(Recorded information)
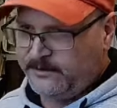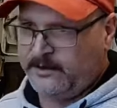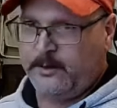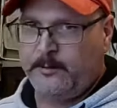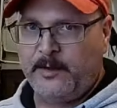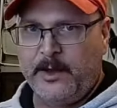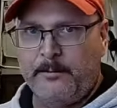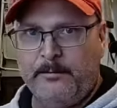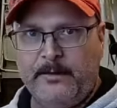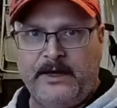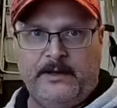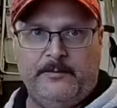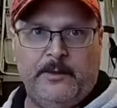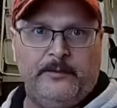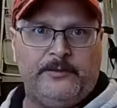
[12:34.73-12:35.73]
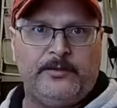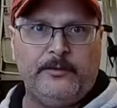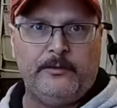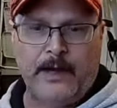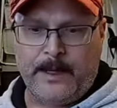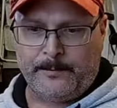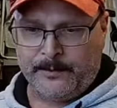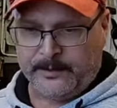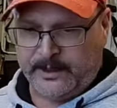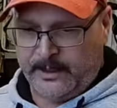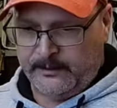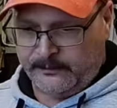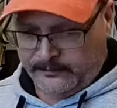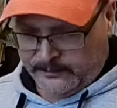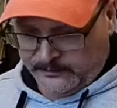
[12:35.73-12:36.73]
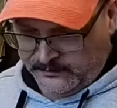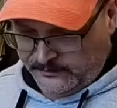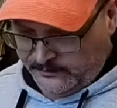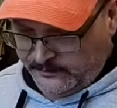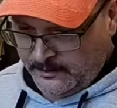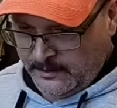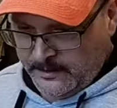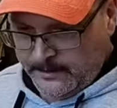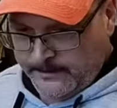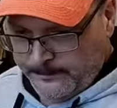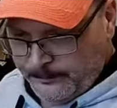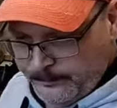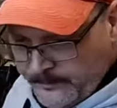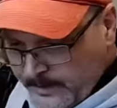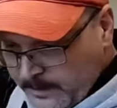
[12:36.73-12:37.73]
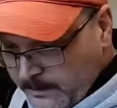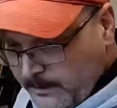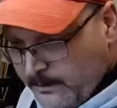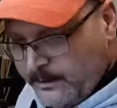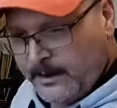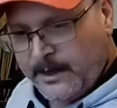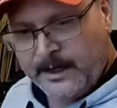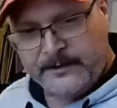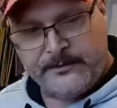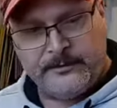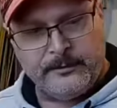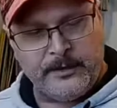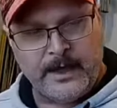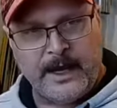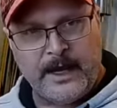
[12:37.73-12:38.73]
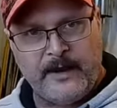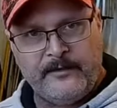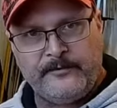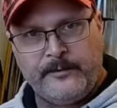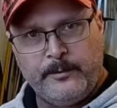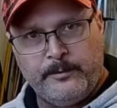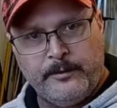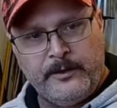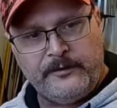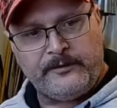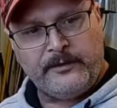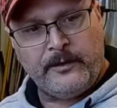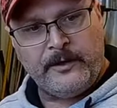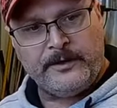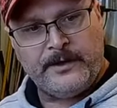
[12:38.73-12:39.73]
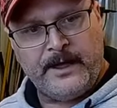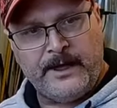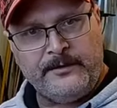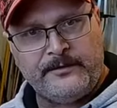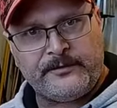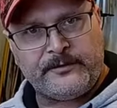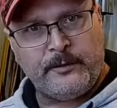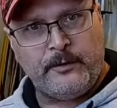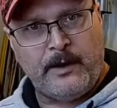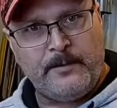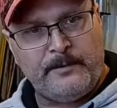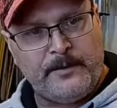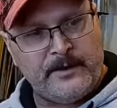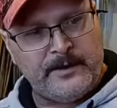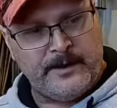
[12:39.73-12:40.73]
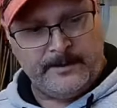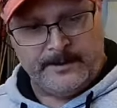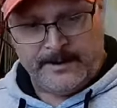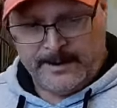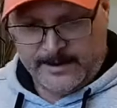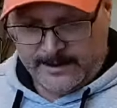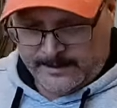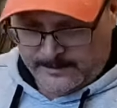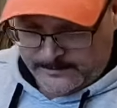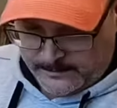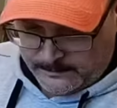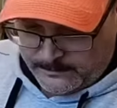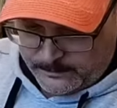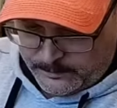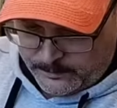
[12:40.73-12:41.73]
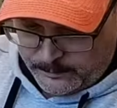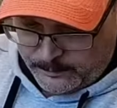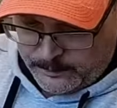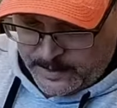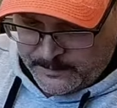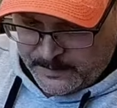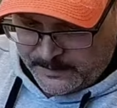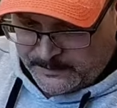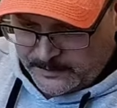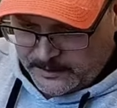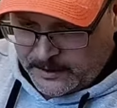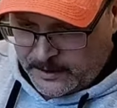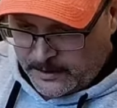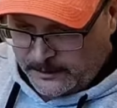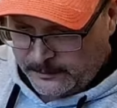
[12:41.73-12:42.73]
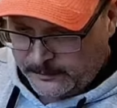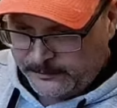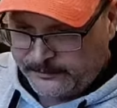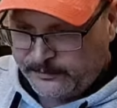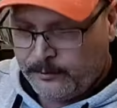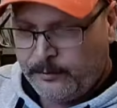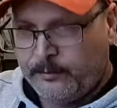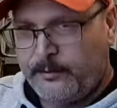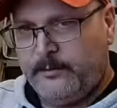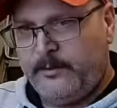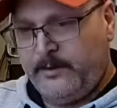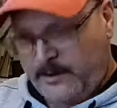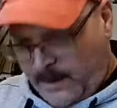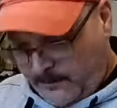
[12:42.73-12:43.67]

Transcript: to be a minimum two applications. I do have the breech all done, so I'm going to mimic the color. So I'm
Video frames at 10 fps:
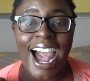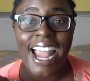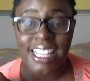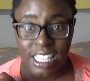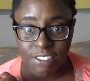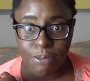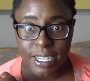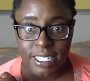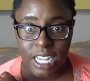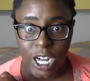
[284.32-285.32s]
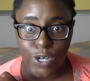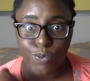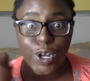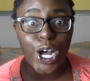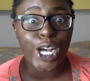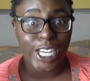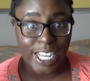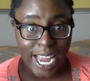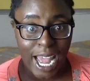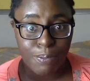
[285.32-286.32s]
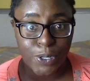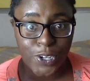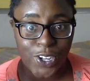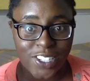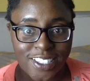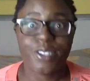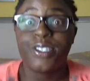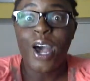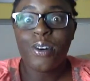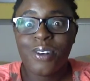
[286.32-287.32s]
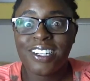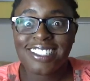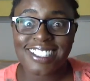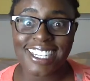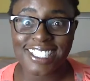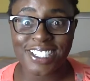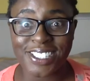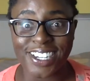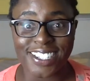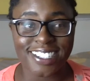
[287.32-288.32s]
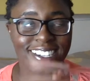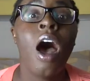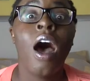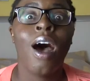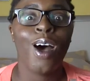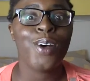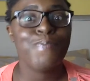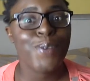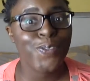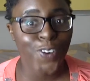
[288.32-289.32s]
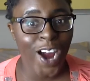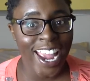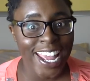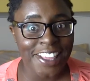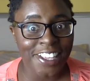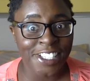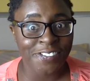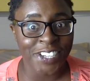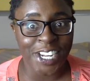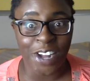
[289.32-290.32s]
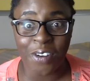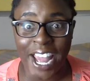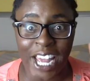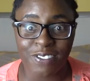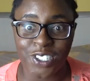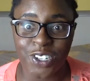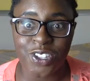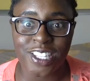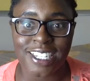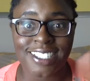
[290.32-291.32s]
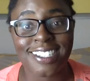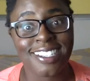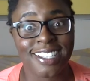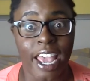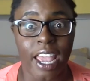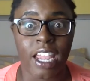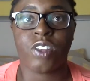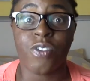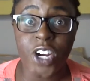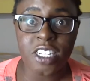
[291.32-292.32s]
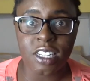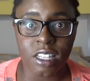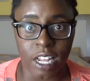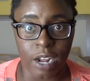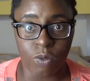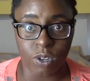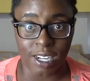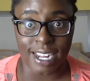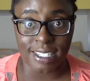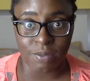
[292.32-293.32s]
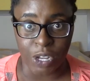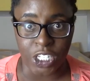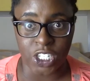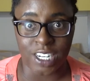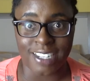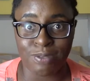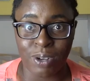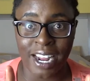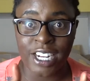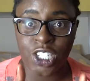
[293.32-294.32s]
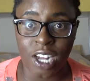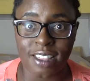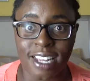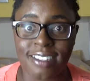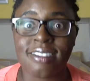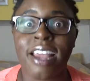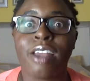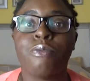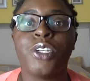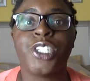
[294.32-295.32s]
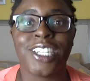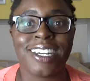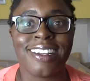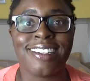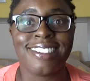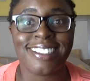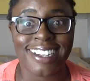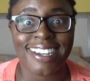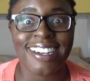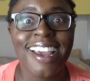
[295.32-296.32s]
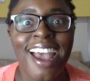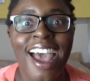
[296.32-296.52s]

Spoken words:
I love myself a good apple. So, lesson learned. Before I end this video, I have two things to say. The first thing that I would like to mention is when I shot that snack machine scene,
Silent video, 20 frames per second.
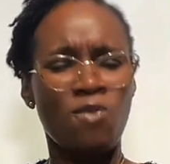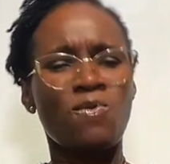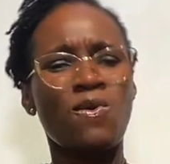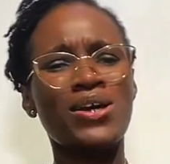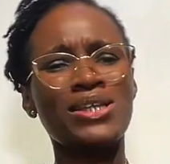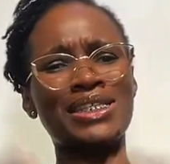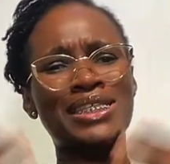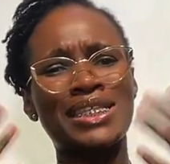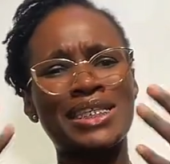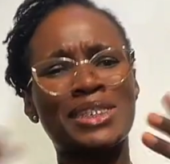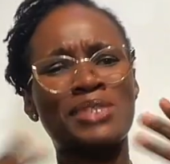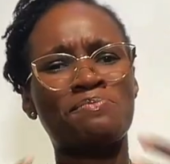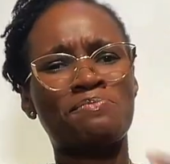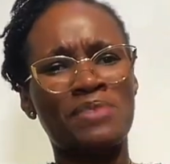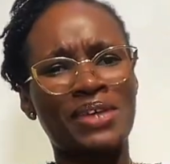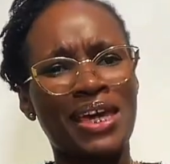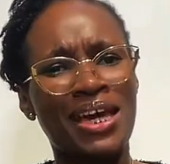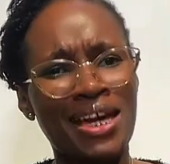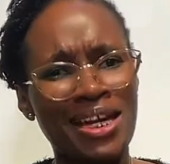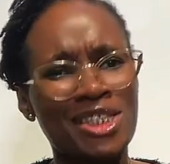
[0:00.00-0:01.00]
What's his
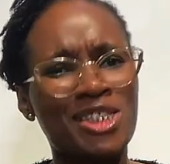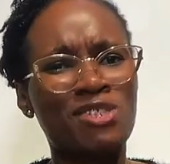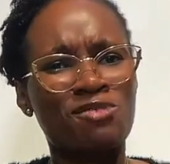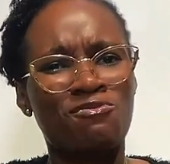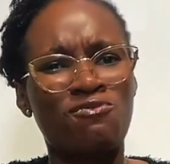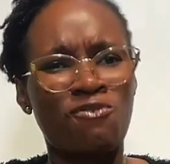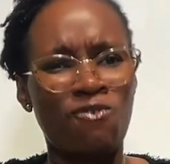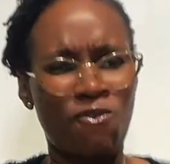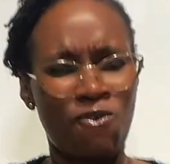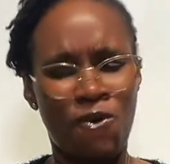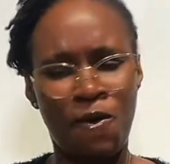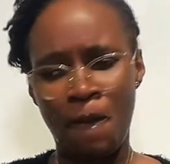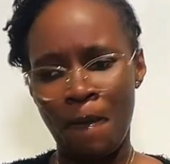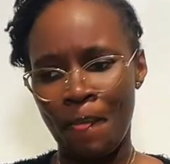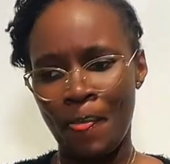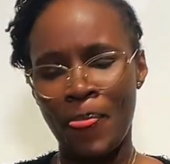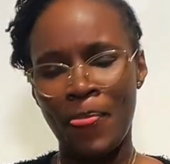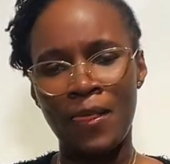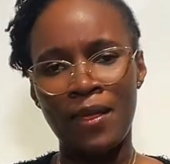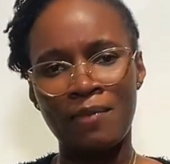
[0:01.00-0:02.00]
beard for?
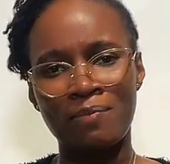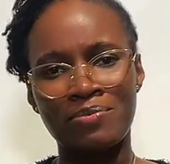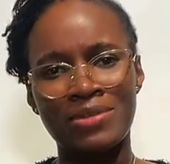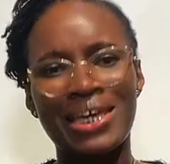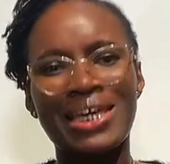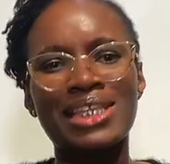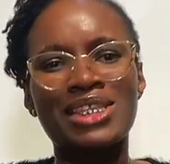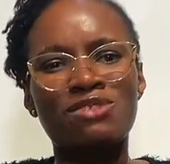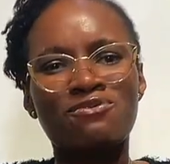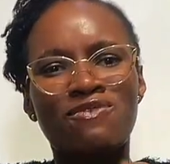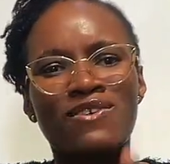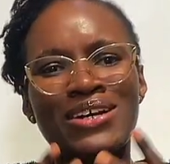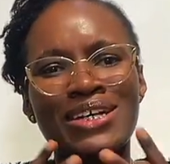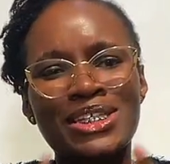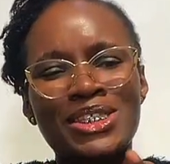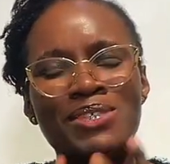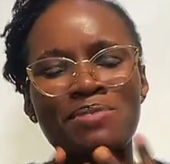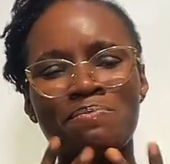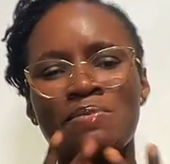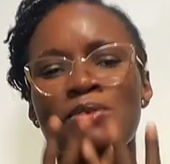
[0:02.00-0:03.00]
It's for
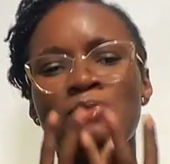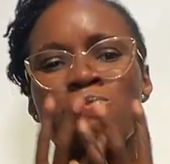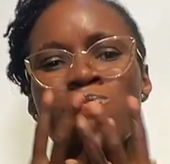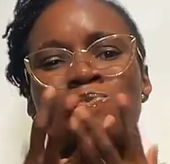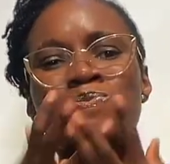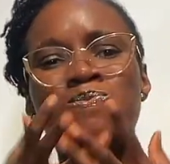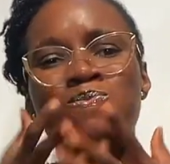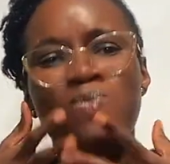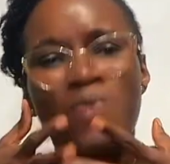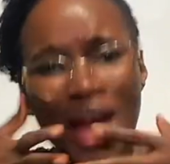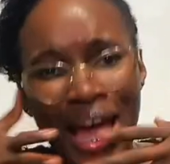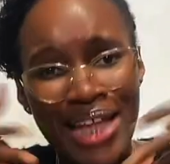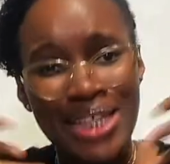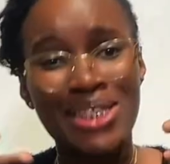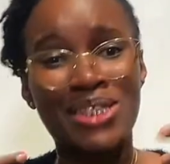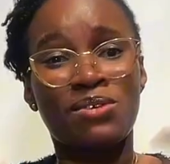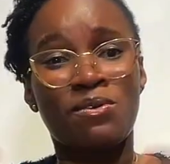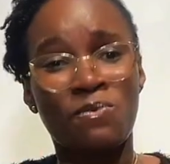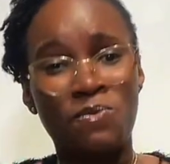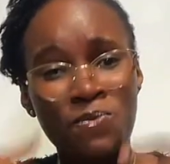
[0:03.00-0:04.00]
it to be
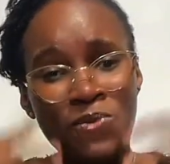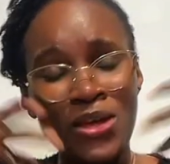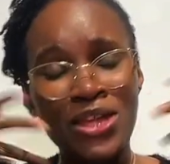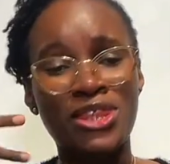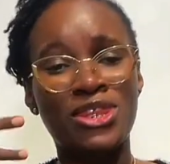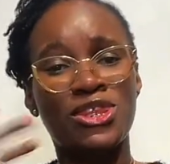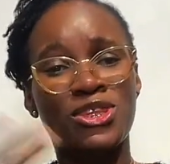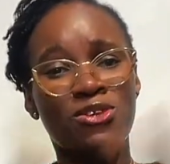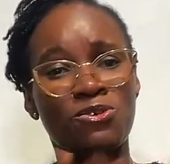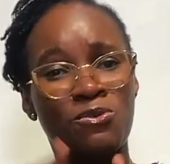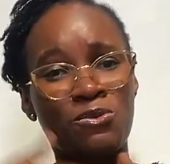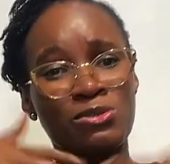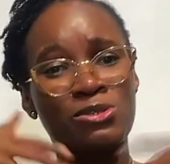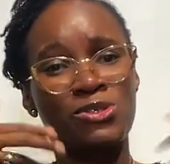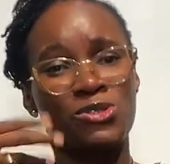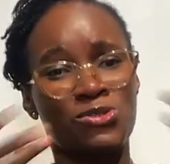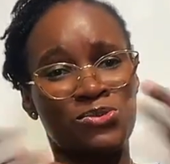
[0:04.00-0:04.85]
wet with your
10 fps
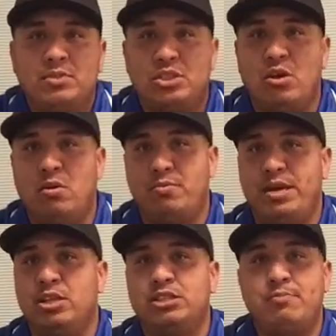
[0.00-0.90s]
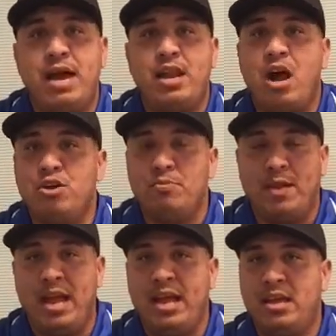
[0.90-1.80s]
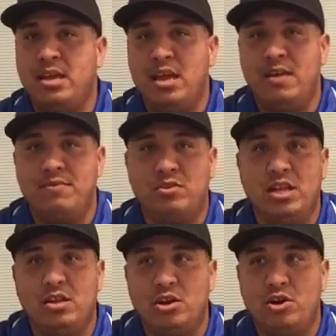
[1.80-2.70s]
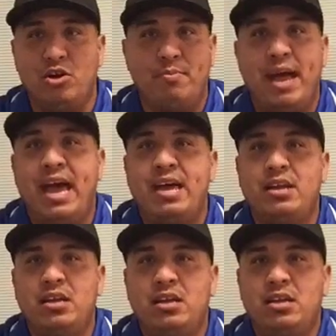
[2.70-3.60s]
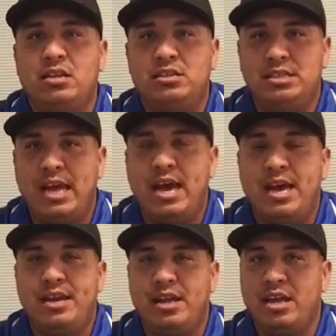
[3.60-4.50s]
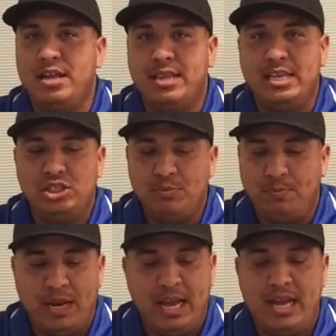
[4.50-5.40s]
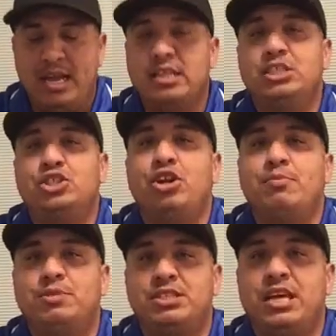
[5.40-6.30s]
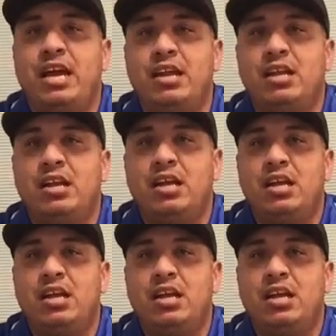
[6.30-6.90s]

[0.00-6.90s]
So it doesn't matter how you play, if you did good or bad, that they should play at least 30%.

(Prompt)
Produce the material above again in full, with identical lines and no pictures.

(Answer to this problem)
[12:34.73-12:35.73]
[12:35.73-12:36.73]
[12:36.73-12:37.73]
[12:37.73-12:38.73]
[12:38.73-12:39.73]
[12:39.73-12:40.73]
[12:40.73-12:41.73]
[12:41.73-12:42.73]
[12:42.73-12:43.67]

Transcript: to be a minimum two applications. I do have the breech all done, so I'm going to mimic the color. So I'm
Video frames at 10 fps:
[284.32-285.32s]
[285.32-286.32s]
[286.32-287.32s]
[287.32-288.32s]
[288.32-289.32s]
[289.32-290.32s]
[290.32-291.32s]
[291.32-292.32s]
[292.32-293.32s]
[293.32-294.32s]
[294.32-295.32s]
[295.32-296.32s]
[296.32-296.52s]

Spoken words:
I love myself a good apple. So, lesson learned. Before I end this video, I have two things to say. The first thing that I would like to mention is when I shot that snack machine scene,
Silent video, 20 frames per second.
[0:00.00-0:01.00]
What's his
[0:01.00-0:02.00]
beard for?
[0:02.00-0:03.00]
It's for
[0:03.00-0:04.00]
it to be
[0:04.00-0:04.85]
wet with your
10 fps
[0.00-0.90s]
[0.90-1.80s]
[1.80-2.70s]
[2.70-3.60s]
[3.60-4.50s]
[4.50-5.40s]
[5.40-6.30s]
[6.30-6.90s]

[0.00-6.90s]
So it doesn't matter how you play, if you did good or bad, that they should play at least 30%.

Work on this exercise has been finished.